Work to be completed: Each line in the material below must be transcribed exactly; no picture belongs in the copy.

Data extracts:

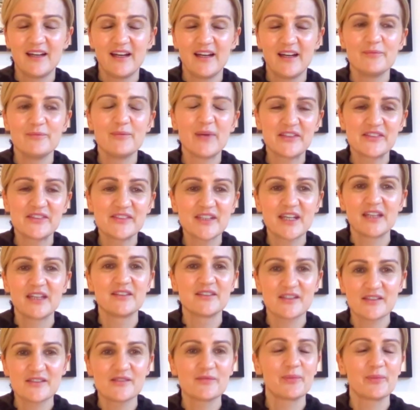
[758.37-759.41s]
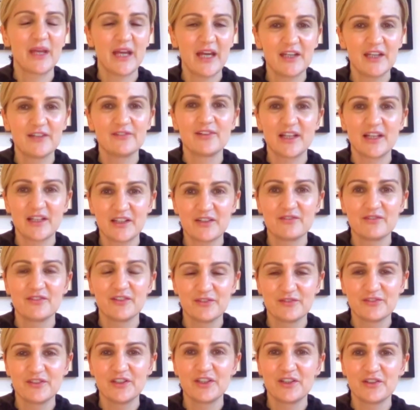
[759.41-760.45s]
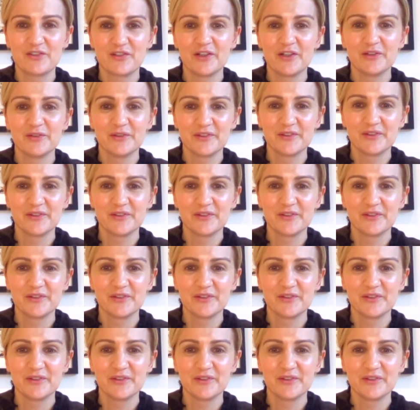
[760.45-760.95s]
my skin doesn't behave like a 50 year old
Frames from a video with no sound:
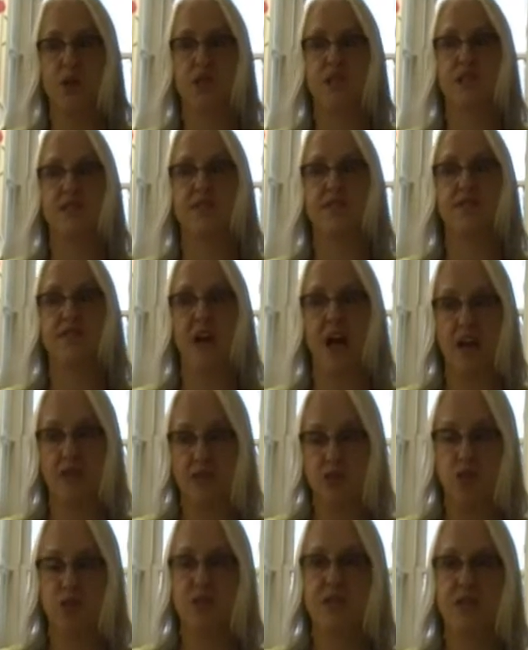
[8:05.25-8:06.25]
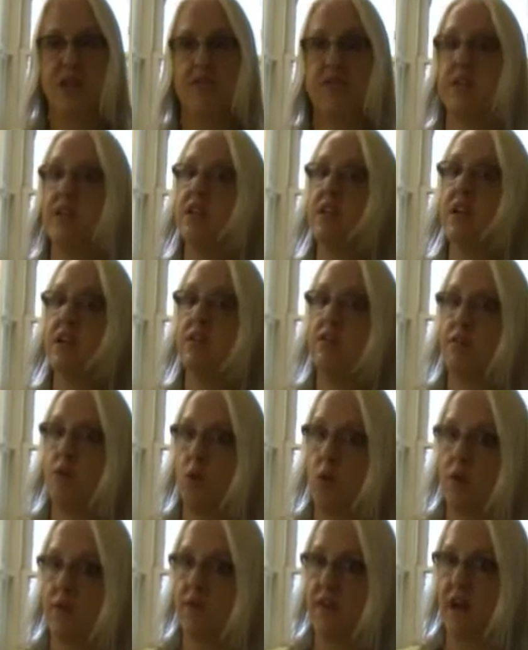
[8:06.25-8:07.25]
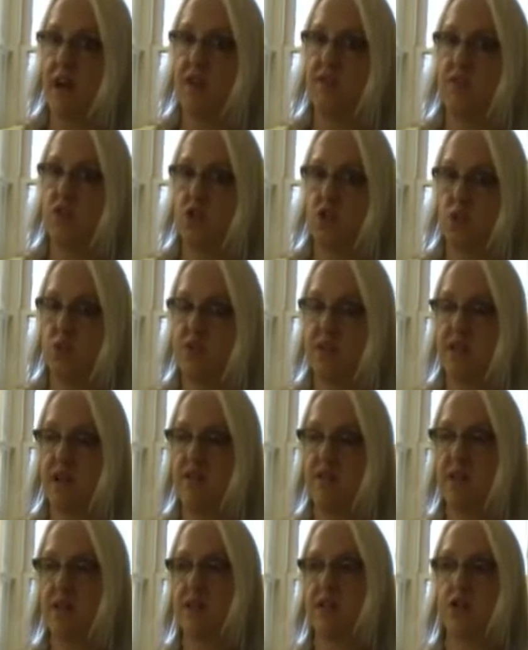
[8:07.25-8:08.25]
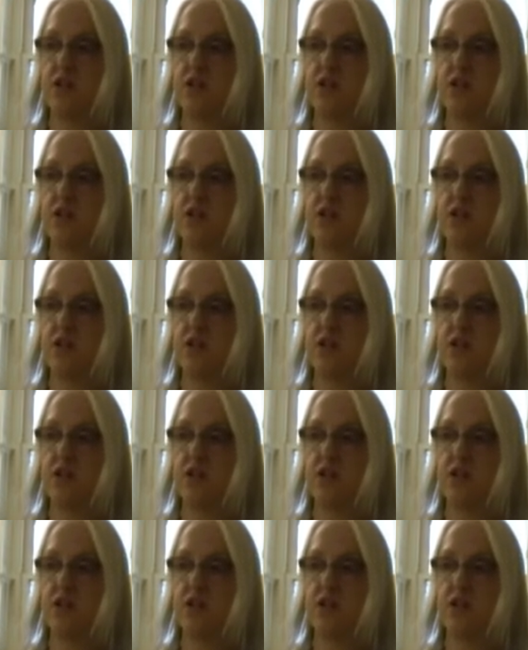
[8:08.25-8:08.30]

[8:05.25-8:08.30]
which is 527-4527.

Exercise response:
[758.37-759.41s]
[759.41-760.45s]
[760.45-760.95s]
my skin doesn't behave like a 50 year old
Frames from a video with no sound:
[8:05.25-8:06.25]
[8:06.25-8:07.25]
[8:07.25-8:08.25]
[8:08.25-8:08.30]

[8:05.25-8:08.30]
which is 527-4527.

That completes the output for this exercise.